Eventually, his tears turned to sleep.
**********
Damien lay in the ghost darkness of the hospital. The phantom glow of the safety lights was floating above him. He drifted in the otherworldliness of the hospital room. Felt the odd stillness of the air, the unfamiliar sounds and smells, the nurses passing like ships in the night.
The doctor had insisted Damien stay overnight for observation, although Damien suspected it had more to do with the fact that social services needed some time to arrange a bed for him. He had been told that, most likely, he would be put in a foster house with several other children rather than with another foster family, which was perfectly fine with Damien. He even got a hospital room to himself for the night, although Damien was convinced Mia had had something to do with that.
Social care kids didn’t get private rooms.
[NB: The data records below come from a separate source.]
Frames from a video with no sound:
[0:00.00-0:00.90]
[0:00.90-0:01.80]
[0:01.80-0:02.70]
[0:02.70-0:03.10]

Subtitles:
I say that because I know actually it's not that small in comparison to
Even suicidal ones.
Mia had been adamant about staying the night with Damien, saying that he shouldn’t be alone, but Damien had rejected the offer and almost had a panic attack when she insisted. He had already forced her to save him from himself, to sit there whilst his wounds were gutted and cleaned. He wasn’t asking any more of her, at least that night. Eventually, the doctor had practically forced Mia out, claiming that Damien needed rest.
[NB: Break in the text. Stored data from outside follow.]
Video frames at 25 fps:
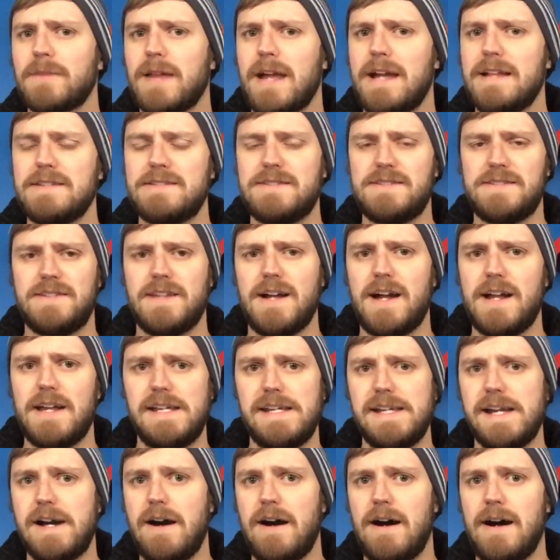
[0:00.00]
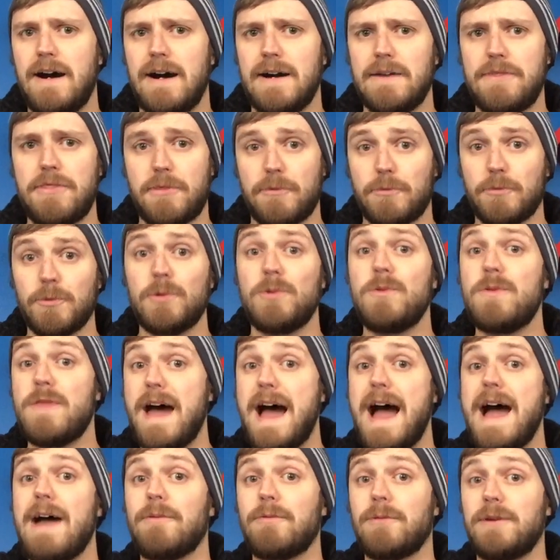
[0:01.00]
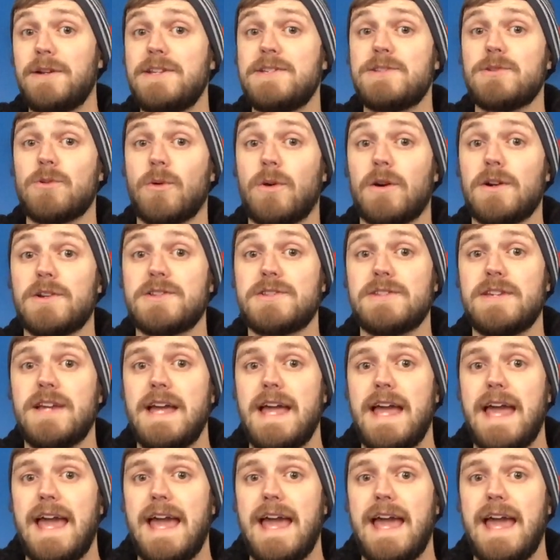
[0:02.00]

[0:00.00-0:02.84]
and study through that resource.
In the end, Damien settled into a familiar numbness, evading sleep. He had kept waking up in a panic, surfacing from distorted nightmares, believing that he was tied down again.
It would be best, he thought, if he lay there and tried to be as much of nothing as he could.
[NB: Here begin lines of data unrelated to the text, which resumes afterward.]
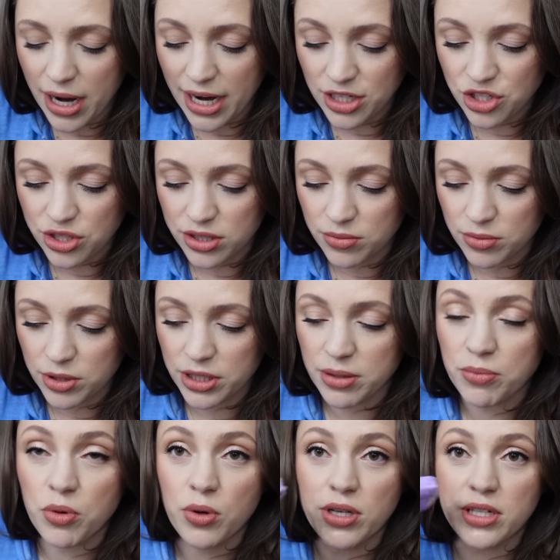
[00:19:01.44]
actually really
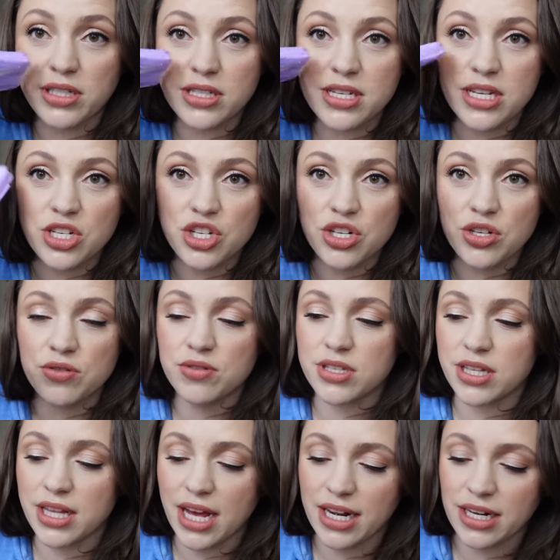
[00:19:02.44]
important, tissues.
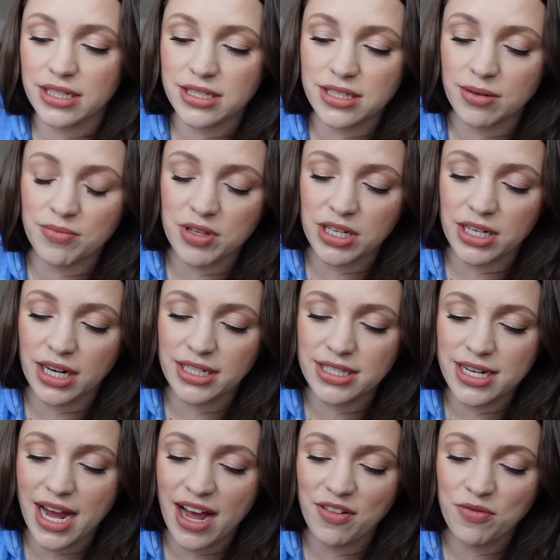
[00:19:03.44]
And that is something
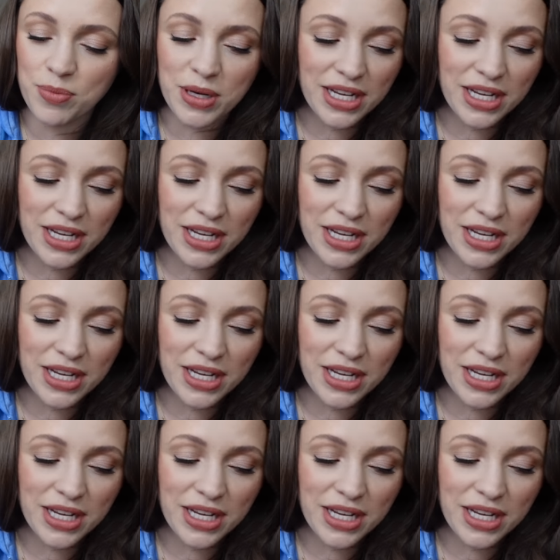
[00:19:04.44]
nice to have.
The attempt, however, was cut short as the door to his room opened suddenly. He barely glanced, assuming it was a nurse, but his heart leapt into his throat as the outline of two people stepped into the room.
For a moment, they were backlit by the light of the hallway and a terror that felt as suffocating as tar choked his throat and lungs. He scrambled to a sitting position because—it was them. The McKenzies. He should haveknown, he should have—
The door closed. The light adjusted. Damien doubled over, weak with relief.
“Jesus Christ,” he said, clutching at the cloth over his still-racing heart.
“Sorry. We didn’t mean to scare you,” Koko said, walking slowly into the room beside Hakan.
“No worries. What’s a little heart attack when you’re fourteen?” Damien joked, then winced as it fell flat, a reminder of the day’s events. “Sorry,” he said quietly, head still bowed.
The word only added to the silence that thickened around them. The same shame from before was bubbling up again, eating away like acid. He heard Hakan and Koko stop and stand a few feet from his bed. Damien took a deep breath before tilting his head up, although he still couldn’t look either of them in the face.
“Did your mom send you to check on me?” Damien asked. “I’m not going to do anything. And it’s not like I’m gonna spill your secret—obviously.”
“That’s not…Damien, that’s not why we’re here,” Hakan said quietly.
“Mom doesn’t even know we’re here,” Koko said. “Well, I mean, she probably does, but we didn’t tell her,” she amended. Her voice was quiet too, as if there were a spell tensing the air of the room that none of them felt capable of breaking.
Damien didn’t reply. The silence stretched. And then, from that odd stillness came a soft noise, like someone was breaking a breath into parts. Damien looked up and—God. A shuddering breath left him. He closed his eyes, but their faces were imprinted behind his eyelids.
Koko, her eyes and cheeks glowing with tears, jaw clenched as she tried to silence the trembling breaths that clogged her throat. And Hakan with that look in his eyes. There wasn’t a word in the English language for that look. As if he were trying to track every clue that could have led Damien to that moment and then projecting the ‘what if’ of his suicide onto Damien’s small frame on that small, white bed.
It was the look of someone who was mourning something that hadn’t happened and blaming themselves for it.
Damien had thought he didn’t have any strength left to cry. But in a moment, he was doubled over, face in his hands, as he tried to find one single breath that wouldn’t rip him apart.
“Damien,” Hakan said, and then Damien was being surrounded. Pulled apart, put back together again as Hakan and Koko climbed on the bed and gripped at him so the current wouldn’t take him away.
They collapsed on the small bed, Koko at his back, Hakan at his front, until Damien was laying not on the bed but on their shaking bodies. Damien could feel Koko’s tears as she pressed her face to the nape of his neck, and Hakan’s wet breath at his throat.
They lay there. Eventually, the quiet smoothed out again.
Damien’s exhaustion was a burning behind closed eyes, a pressure at his temples, but he was warm. Safe. He didn’t know how long they rested there until Hakan shifted slightly, pressing a little closer to Damien’s skin.
“Please don’t do that again,” Hakan whispered brokenly. “Please.”
“Sorry. Sorry, sorr—”
“No, just, no, please. It’s not your fault, God, it’s not—I shouldn’t even be asking that of you, I shouldn’t but I just—please. I-I…Damien,” he stuttered, and Damien had never seen Hakan even remotely like that. He clutched at him as Koko pressed closer to Damien, her arms solid and grounding around him.
“I won’t. I won’t, Hakan, I won’t,” Damien promised, feeling pathetic. Feeling relieved.